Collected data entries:

^^^^^^^^

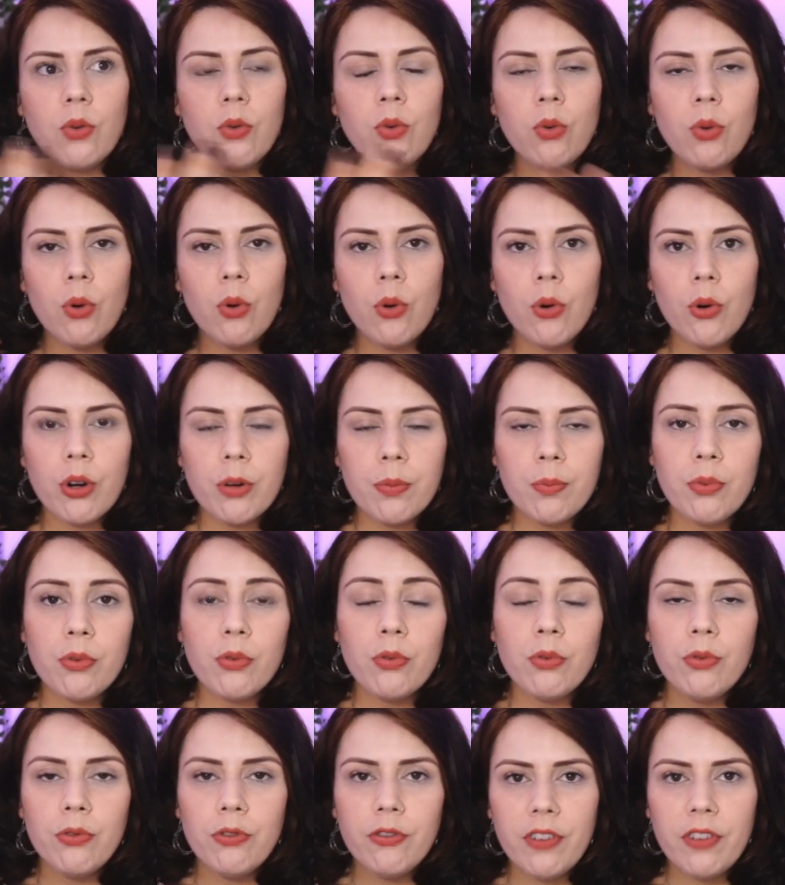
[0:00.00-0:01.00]
O
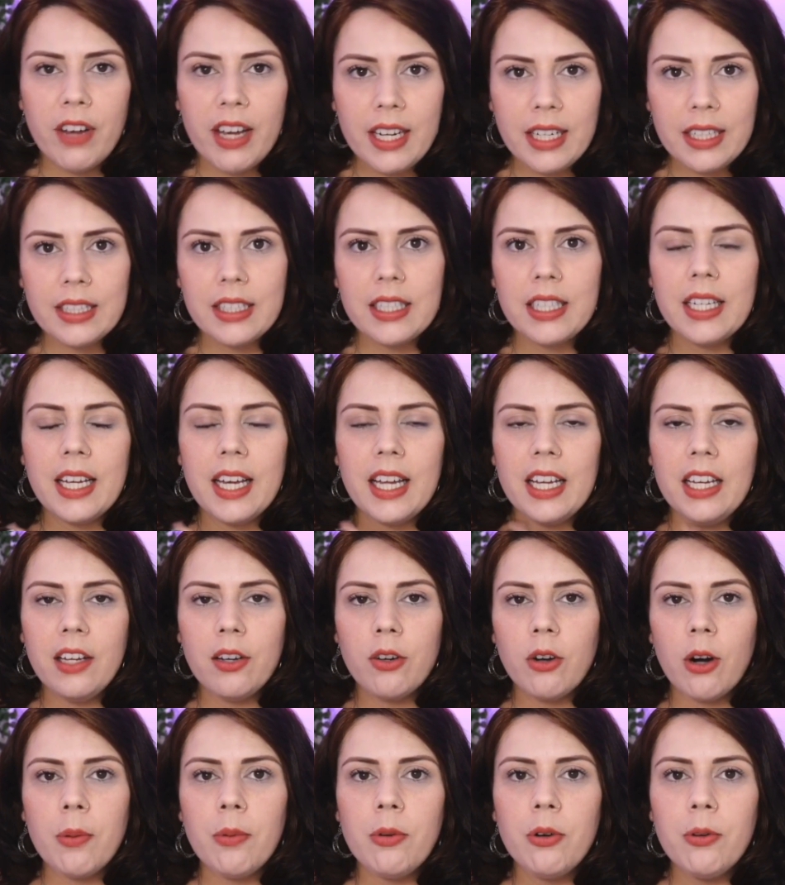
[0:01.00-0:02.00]
corpo, o ventre,
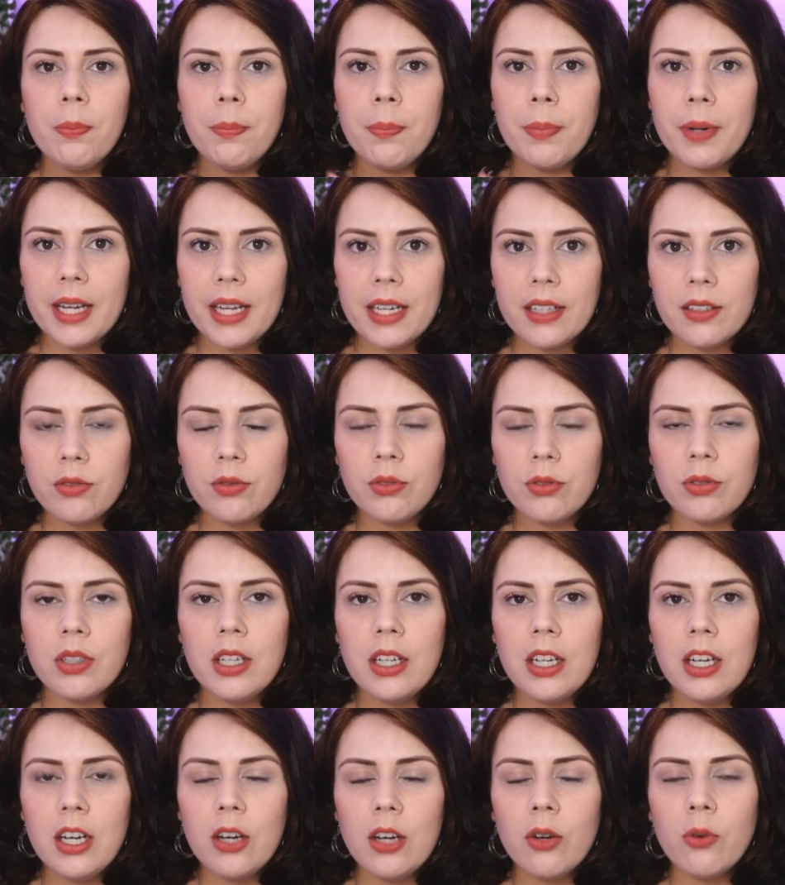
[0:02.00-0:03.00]
ele cobra um preço
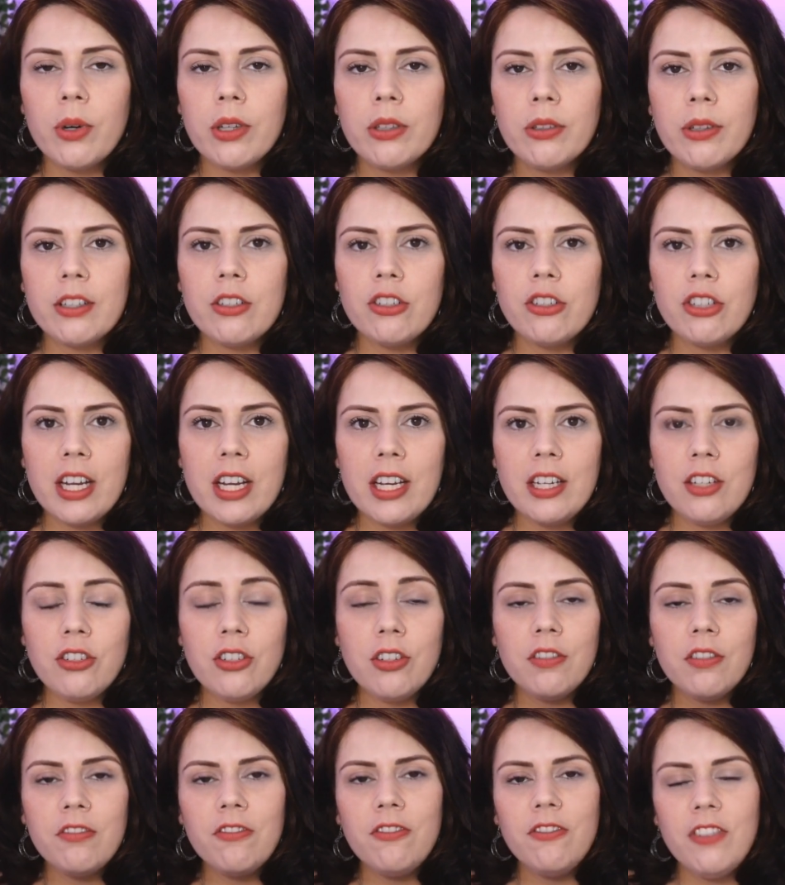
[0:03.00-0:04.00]
quando a
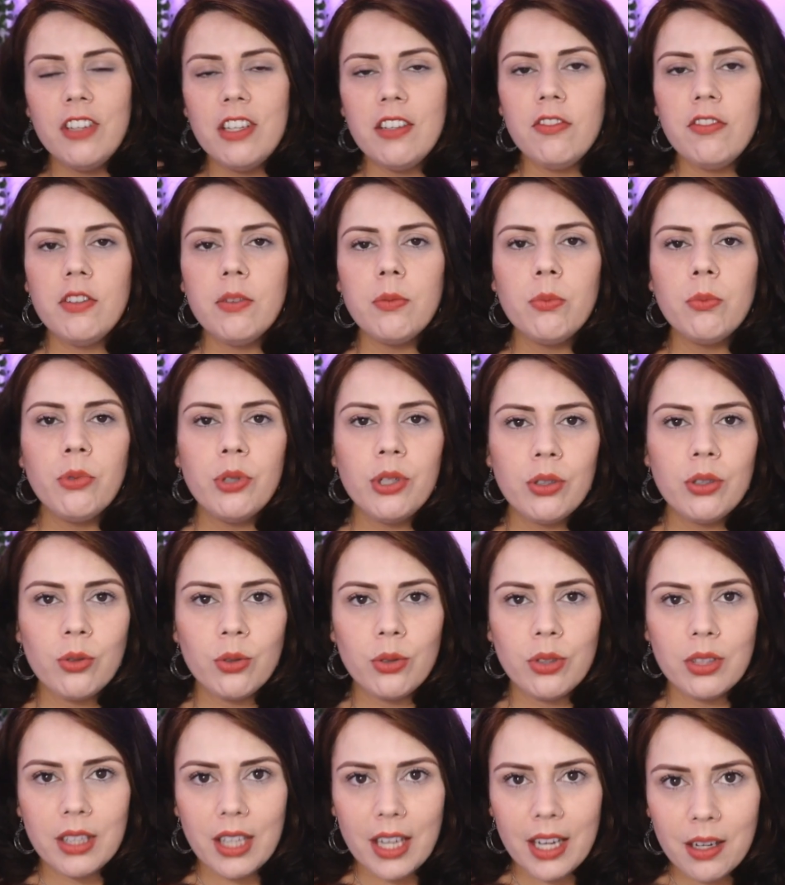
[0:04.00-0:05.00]
gente vive
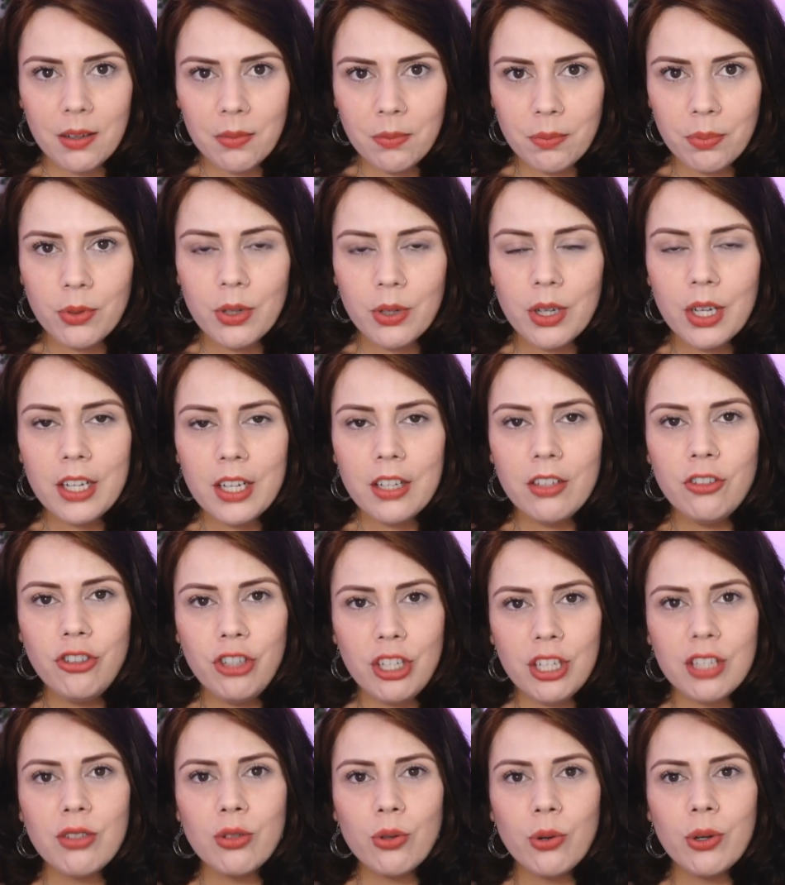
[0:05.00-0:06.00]
muito tempo
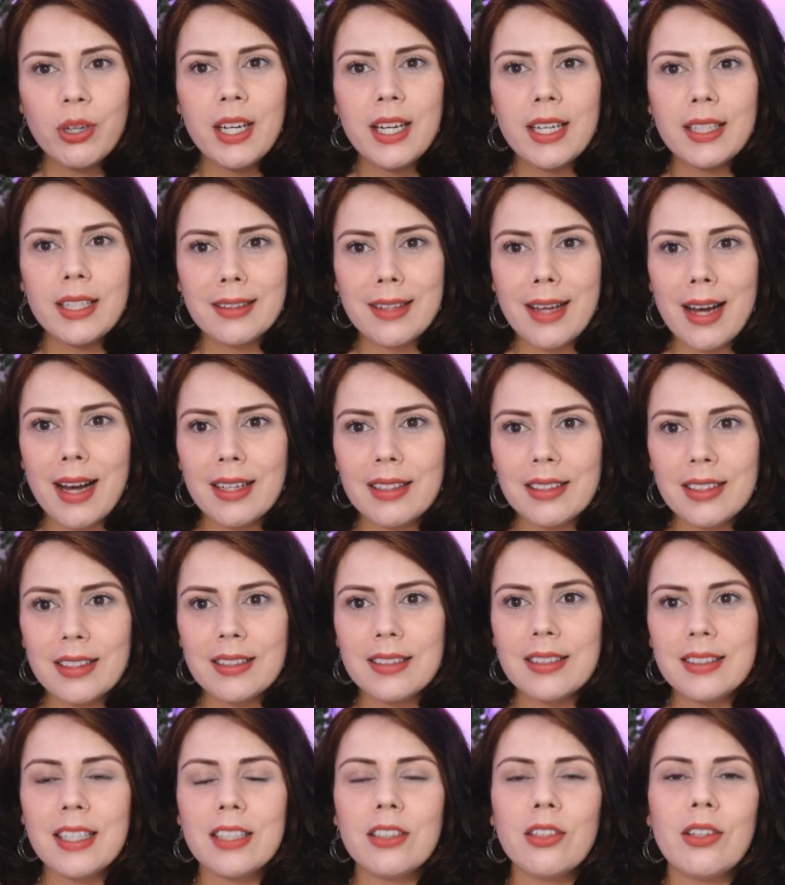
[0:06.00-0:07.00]

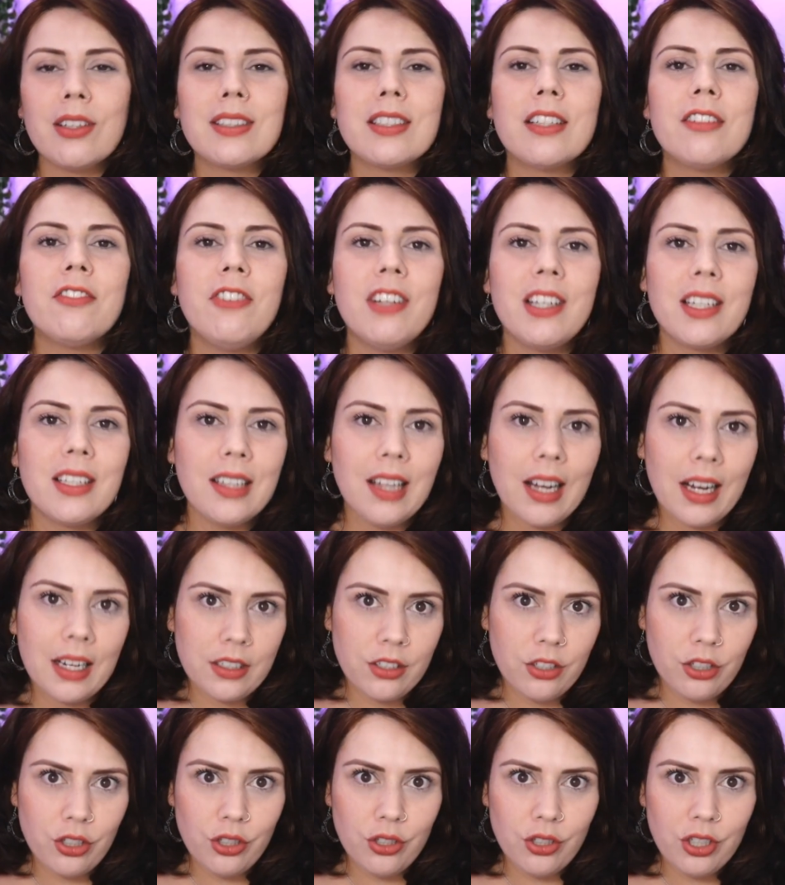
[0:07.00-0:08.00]
desconectadas da nossa
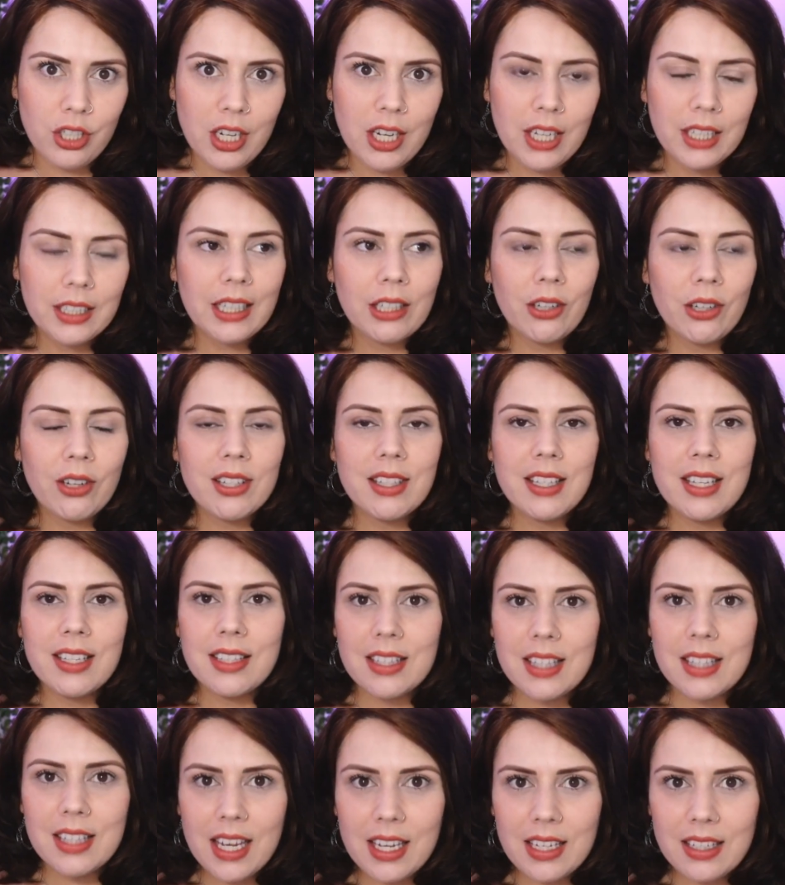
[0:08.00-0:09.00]
verdade, da nossa
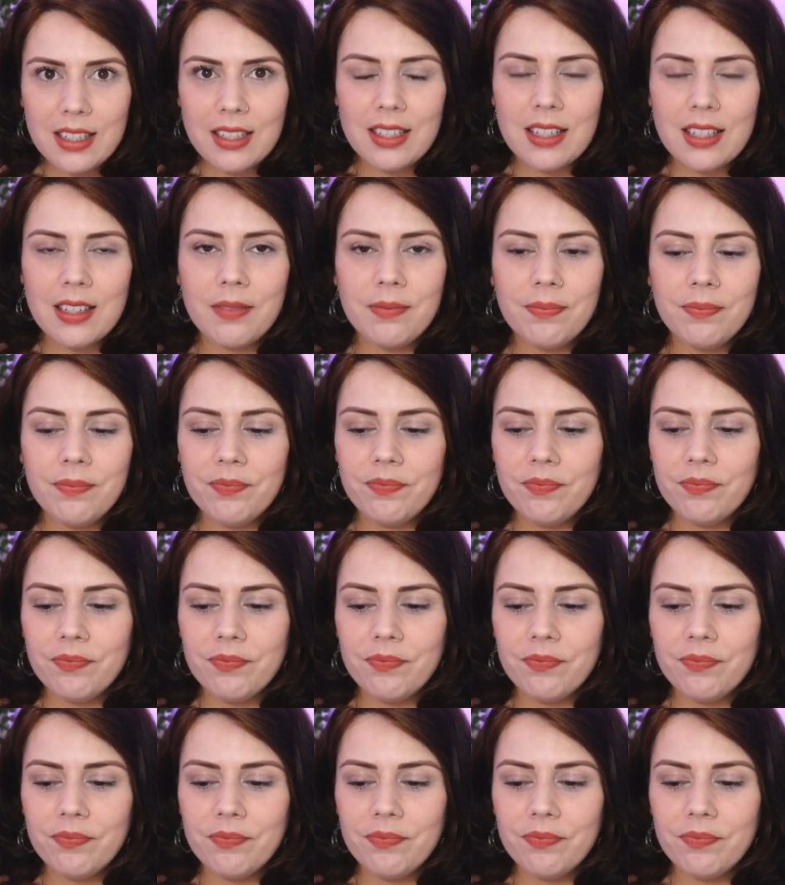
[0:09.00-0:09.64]
essência.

^^^^^^^^

Please write out all the entries above again exactly as they appear, skipping any images.

● EXERCISE OUTPUT:
[0:00.00-0:01.00]
O
[0:01.00-0:02.00]
corpo, o ventre,
[0:02.00-0:03.00]
ele cobra um preço
[0:03.00-0:04.00]
quando a
[0:04.00-0:05.00]
gente vive
[0:05.00-0:06.00]
muito tempo
[0:06.00-0:07.00]

[0:07.00-0:08.00]
desconectadas da nossa
[0:08.00-0:09.00]
verdade, da nossa
[0:09.00-0:09.64]
essência.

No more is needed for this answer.